Print the lines in the listing below starting at the line with "(0.00 s to 1.00 s)" and ending at the line with "Verbatim transcript: flowers, bunting, or", both included. Reproduce them exactly and omit every picture.

======== DATASET ENTRIES ========

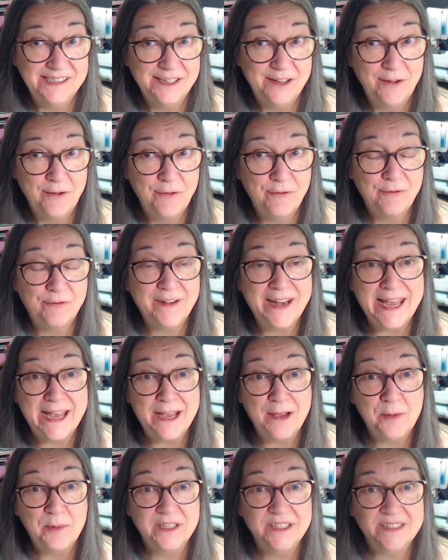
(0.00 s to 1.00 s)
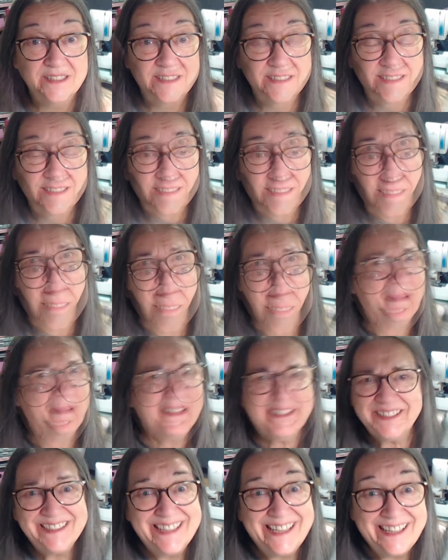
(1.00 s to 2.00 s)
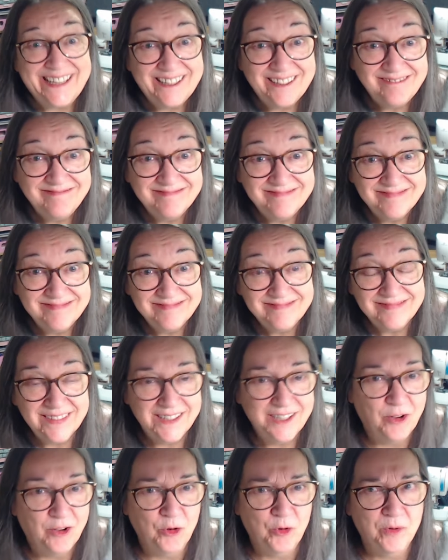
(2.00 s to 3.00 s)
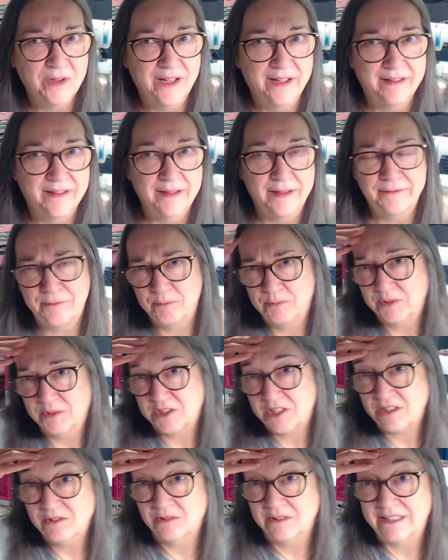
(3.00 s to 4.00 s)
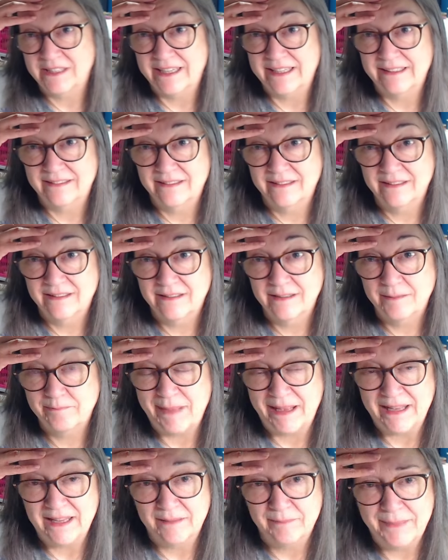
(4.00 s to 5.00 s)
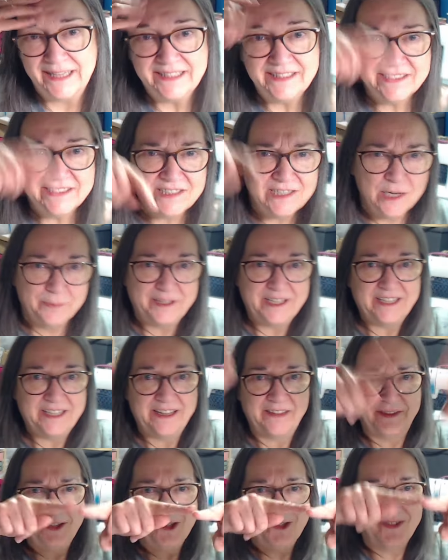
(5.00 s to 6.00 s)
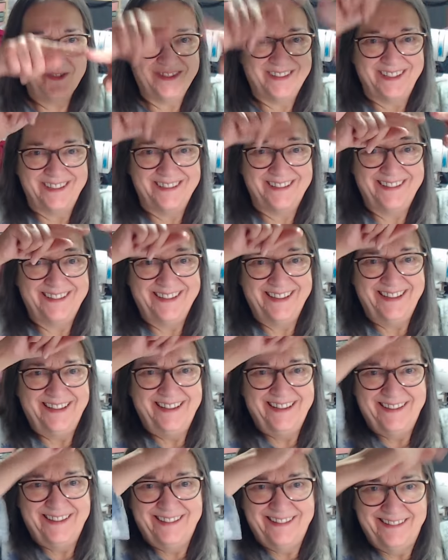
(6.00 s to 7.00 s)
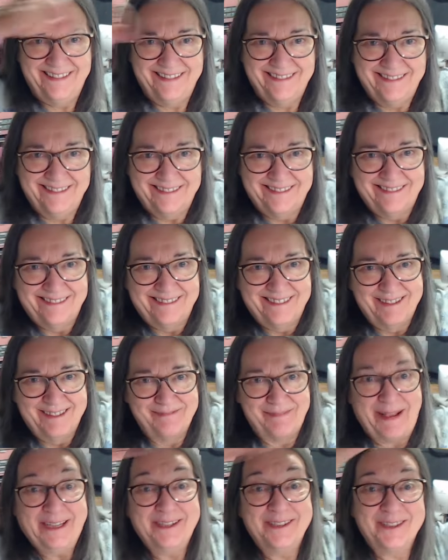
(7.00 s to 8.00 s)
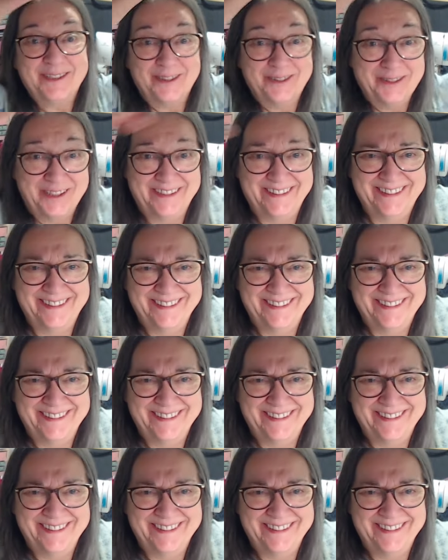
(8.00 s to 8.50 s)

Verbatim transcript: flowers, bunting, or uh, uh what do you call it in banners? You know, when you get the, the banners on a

========
======== DATASET ENTRIES ========

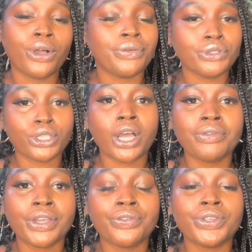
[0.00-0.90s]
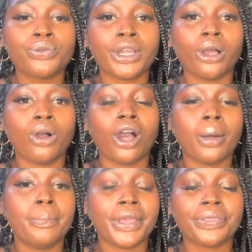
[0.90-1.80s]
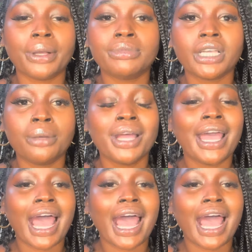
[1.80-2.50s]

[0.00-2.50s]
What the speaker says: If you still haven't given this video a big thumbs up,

========

*YOUR RESPONSE*.
(0.00 s to 1.00 s)
(1.00 s to 2.00 s)
(2.00 s to 3.00 s)
(3.00 s to 4.00 s)
(4.00 s to 5.00 s)
(5.00 s to 6.00 s)
(6.00 s to 7.00 s)
(7.00 s to 8.00 s)
(8.00 s to 8.50 s)

Verbatim transcript: flowers, bunting, or uh, uh what do you call it in banners? You know, when you get the, the banners on a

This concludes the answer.